SN.AT / Kolumne / Fliehers Journal / Fliehers Journal

Klatsch und juble mit! Du wirst dafür ja auch bezahlt!

Sie wundern sich wieder einmal, dass bei einer billigen Deppenshow der Applaus toste? Das lässt sich einfach erklären. . .

Bernhard Flieher

Nach der Fahrradprüfung geht's ein bisserl zäh her bei der Scheinverleihung. Zuerst wird von allen Kindern für die anderen noch heftig applaudiert. Dann aber, wenn einer nach dem anderen seinen Freifahrtschein in Händen hat, lässt der Eifer beim Applaus für die anderen nach. Ich darf Fahrrad fahren, also bin ich! Und der Rest geht unter. Und in der Freude über sich selbst kann man schon vergessen, auch bei den Letzten, die noch dran sind, zu klatschen. Das ist ein bisserl gemein. Und es könnte ja auch ganz anders sein. Denn
es gibt ein Unternehmen, für das keine Veranstaltung zu mickrig, zu banal oder zu sinnlos ist, um sie bejubeln zu lassen. Und zwar richtig. Professional, ja gar so, dass man bei jeder Art von "gesellschaftlichen, privaten und geschäftlichen Anlässen" das Gefühl bekommen kann: Es passiert gerade das Wichtigste überhaupt von der ganzen Welt. Weil es passiert ja viel zu viel auf der Welt. Und jeder Mensch hält, was er gerade passieren lässt, freilich für das Wichtigste. Fahrradprüfungen sind dafür vielleicht nicht das beste Beispiel, aber ein Großteil aller Kultur- und besonders jeder Society-Event sind es auf jeden Fall. Das Aufregende zwischen Theaterpremiere und Weinverkostung ist so inflationär geworden, dass Aufregung allein nicht mehr genügt. Die Aufregung muss organisiert werden, sonst passiert sie nicht. Kurz gesagt: Jeder Scheiß lässt sich zum Event aufblasen. "Mit rotem Teppich, Absperrungen, Security, Fotografen, Fun-Artikeln und vielem mehr, erreichen Sie ungeteilte Aufmerksamkeit", wird angeboten.
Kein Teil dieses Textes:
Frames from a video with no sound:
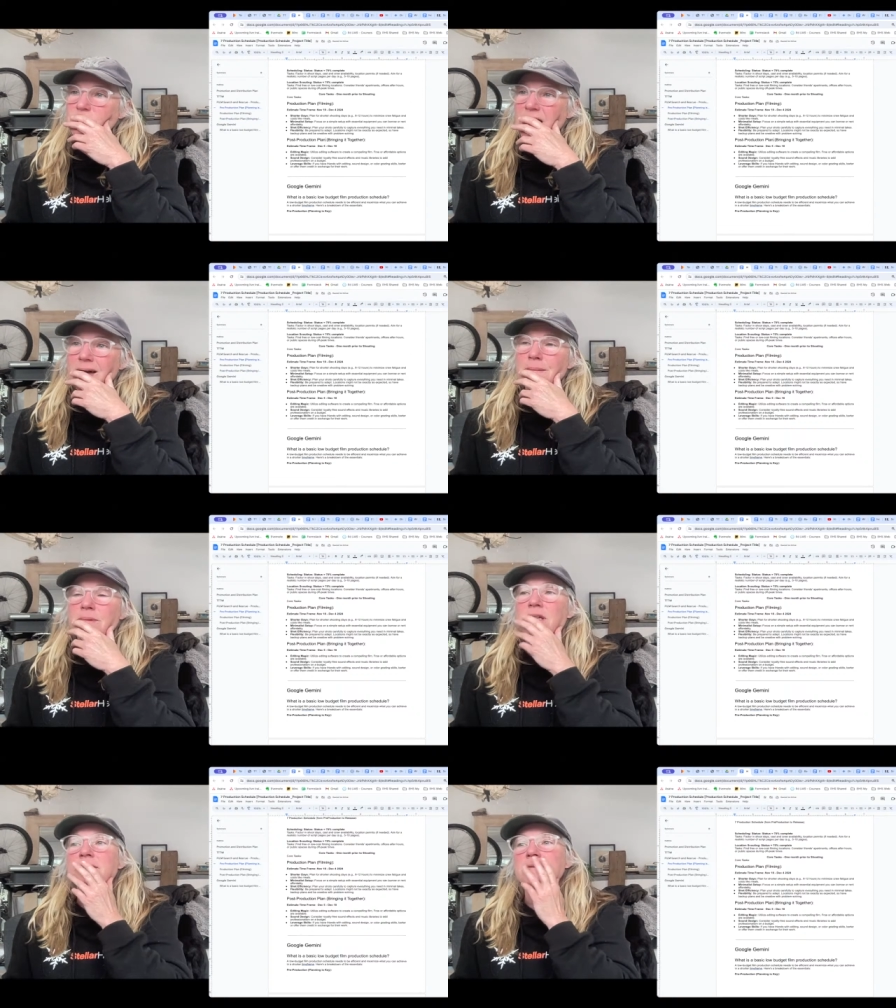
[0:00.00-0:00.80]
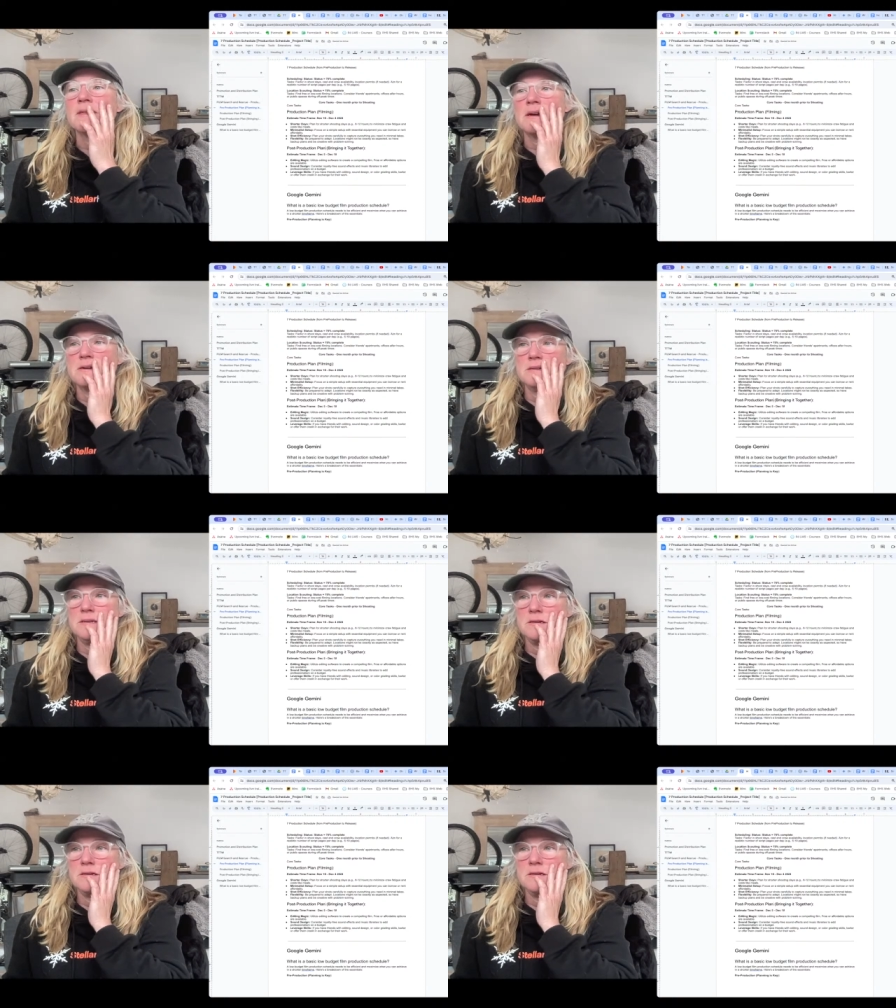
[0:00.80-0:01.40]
Yeah, I'm pretty good with that.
Möglich macht das die Rent-a-Fan-Community. "Fans, Publikum, Akteure mieten und Sie sind auf der sicheren Seite", steht da. Da endet dann auch die letzte Deppenshow mit Standing Ovations. Auf der Rent-a-Fan-Homepage kann man sich unter dem Link "Ich möchte Fan werden" ziemlich einfach anmelden. Es gibt Geld fürs Klatschen und Jubeln. Es wird auch aufgeklärt, was dann zu tun ist. Denn es stellt sich ja die Frage: Was passiert, wenn einem die Veranstaltung, für die man als Jubel engagiert ist, doch nicht gefällt und man keine Lust zum Klatschen hat? Was dann passiert, ist einfach: "Sollte uns das auffallen, werden Sie gebeten die gewünschten Aktionen auszuführen. Da Sie im Voraus wissen, was wir vor Ort erwarten, wird bei Nichtausführung keine Vergütung ausgezahlt." Wenn die Kohle stimmt, dann klappt's aber bestimmt immer mit dem Jubel. Wer so etwas in Anspruch nimmt? Da tut man sich bei Rent-a-Fan ein bisserl schwer, weil man den Kunden "die größtmöglichste Anonymität unseres Einsatzes" gewährleisten möchte. Das ist löblich. Und logisch: Wer wird denn schon so deppert sein und zugeben, dass man bezahlte Jubler engagiert. Andererseits: Bei dem allem, was bejubelt wird, muss man davon ausgehen, dass der "bezahlte Jubler" längst zu einem Massenphänomen geworden sein muss.